Aussi, le renversement de ces tendances nécessite, d’une part, la mise en place d’un cadre à base réglementaire à l’échelle nationale fourni par les quatre plans sectoriels primaires en cours de finalisation et, d’autre part, le développement de projets forts sur des territoires d’action identifiés tels que la capitale et sa périphérie, la Région Sud et la Nordstad.
Dans ce contexte, le ministre a tenu à féliciter les six conseils communaux de la Nordstad pour avoir adopté le jeudi 22 mai le Masterplan ZAN (Zentrale Achse Nordstad), plan directeur du concept urbain de réorganisation de l'axe central entre les communes d'Ettelbruck, Erpeldange, Diekirch.
Finalement, le rapport réitère la nécessité d’adopter une vision transfrontalière des dynamiques qui animent le territoire luxembourgeois. En effet, le processus de métropolisation en cours influence le développement spatial sur les trois pays frontaliers et impose de ce fait l’adoption de politiques de coopération en la matière au niveau de la Grande Région.
Jean-Marie Halsdorf a rappelé dans ce contexte qu’il a inscrit les thématiques du développement territorial et de la planification territoriale en tant que thème principal de la présidence luxembourgeoise du 11e Sommet. Ainsi, en concertation avec l’ensemble des partenaires membres de la Grande Région, des travaux ont déjà été amorcés en vue de définir une méthode de travail visant la mise en place, à court terme, d’une démarche concertée, structurée et progressive en matière de développement et d’aménagement du territoire transfrontaliers.
De même, le ministre a informé que la présidence luxembourgeoise a lancé un processus de réflexion concernant le développement d’une région métropolitaine polycentrique transfrontalière au sein de la Grande Région en introduisant un projet, dénommé METROBORDER GRANDE REGION, auprès de l’ORATE / ESPON (Observatoire en Réseau de l’Aménagement du Territoire Européen / European Spatial Planning Observation Network ).
Finalement, le ministre a rappelé que le 6 décembre 2007 il avait présenté conjointement avec l’Organisation de Coopération et de Développement Economique (OCDE) l’examen territorial sur le Grand-Duché de Luxembourg, examen ayant soulevé des recommandations similaires dans les domaines du logement et du foncier, des transports et de la gouvernance ainsi qu’en matière de réforme territoriale et administrative.
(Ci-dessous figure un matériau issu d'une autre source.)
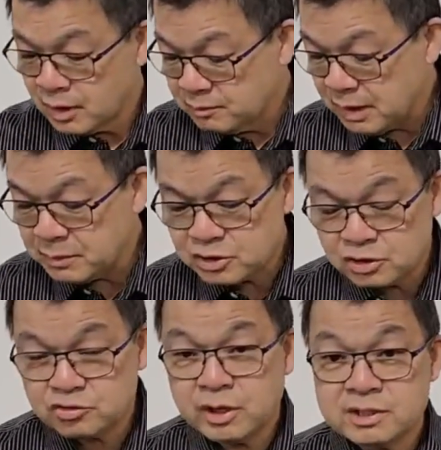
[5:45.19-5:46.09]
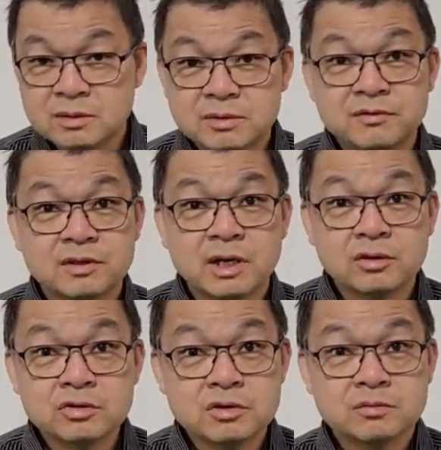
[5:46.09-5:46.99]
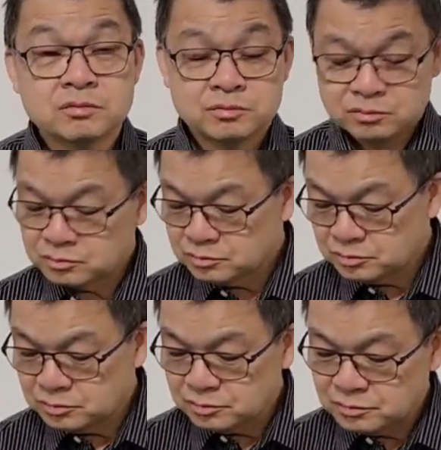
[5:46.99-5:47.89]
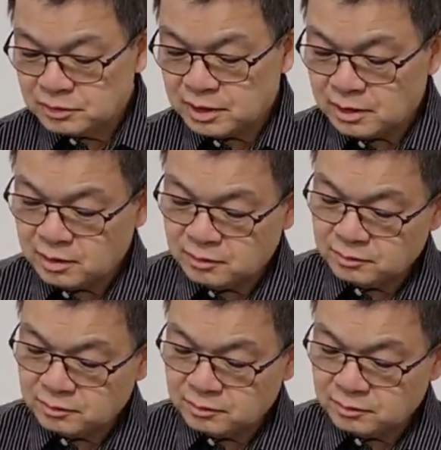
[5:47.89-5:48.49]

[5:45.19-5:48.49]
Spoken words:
Maybe I should try some different colors. I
L’examen de l’OCDE a également donné des indications en matière de coopération transfrontalière puisqu’il est d’avis que « toutes les actions menées, qu’il s’agisse d’infrastructures ou de services de transports ou encore de logements ont nécessairement une dimension Grande Région, ce qui signifie que leur succès suppose non seulement une coopération étroite avec les régions voisines au niveau de leur mise en œuvre mais encore un consensus en amont sur les grands objectifs poursuivis ».